**What the task requires**
For the records below, print the lines from the line with "[00:04:02.90 to 00:04:03.90]" through the line with "[00:04:10.90 to 00:04:11.90]" exactly as written; include both end lines and exclude the rest.
==== Source material ====
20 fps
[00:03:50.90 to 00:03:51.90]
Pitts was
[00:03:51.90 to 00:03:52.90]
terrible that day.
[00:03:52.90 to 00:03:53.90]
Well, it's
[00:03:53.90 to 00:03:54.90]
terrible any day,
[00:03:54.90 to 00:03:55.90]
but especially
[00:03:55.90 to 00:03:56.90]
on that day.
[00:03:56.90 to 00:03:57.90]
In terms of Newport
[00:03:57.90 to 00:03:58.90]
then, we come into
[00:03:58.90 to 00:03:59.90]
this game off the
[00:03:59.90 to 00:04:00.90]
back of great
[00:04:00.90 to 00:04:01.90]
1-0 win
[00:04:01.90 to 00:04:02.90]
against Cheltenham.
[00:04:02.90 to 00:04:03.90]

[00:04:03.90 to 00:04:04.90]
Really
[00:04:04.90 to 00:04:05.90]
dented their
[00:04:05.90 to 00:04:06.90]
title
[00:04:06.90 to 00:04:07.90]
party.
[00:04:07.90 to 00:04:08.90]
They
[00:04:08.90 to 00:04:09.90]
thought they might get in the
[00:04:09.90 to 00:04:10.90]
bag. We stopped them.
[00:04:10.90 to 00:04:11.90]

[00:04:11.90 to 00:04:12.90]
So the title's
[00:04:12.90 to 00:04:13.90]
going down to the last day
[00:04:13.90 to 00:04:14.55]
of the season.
====
**Task result**
[00:04:02.90 to 00:04:03.90]

[00:04:03.90 to 00:04:04.90]
Really
[00:04:04.90 to 00:04:05.90]
dented their
[00:04:05.90 to 00:04:06.90]
title
[00:04:06.90 to 00:04:07.90]
party.
[00:04:07.90 to 00:04:08.90]
They
[00:04:08.90 to 00:04:09.90]
thought they might get in the
[00:04:09.90 to 00:04:10.90]
bag. We stopped them.
[00:04:10.90 to 00:04:11.90]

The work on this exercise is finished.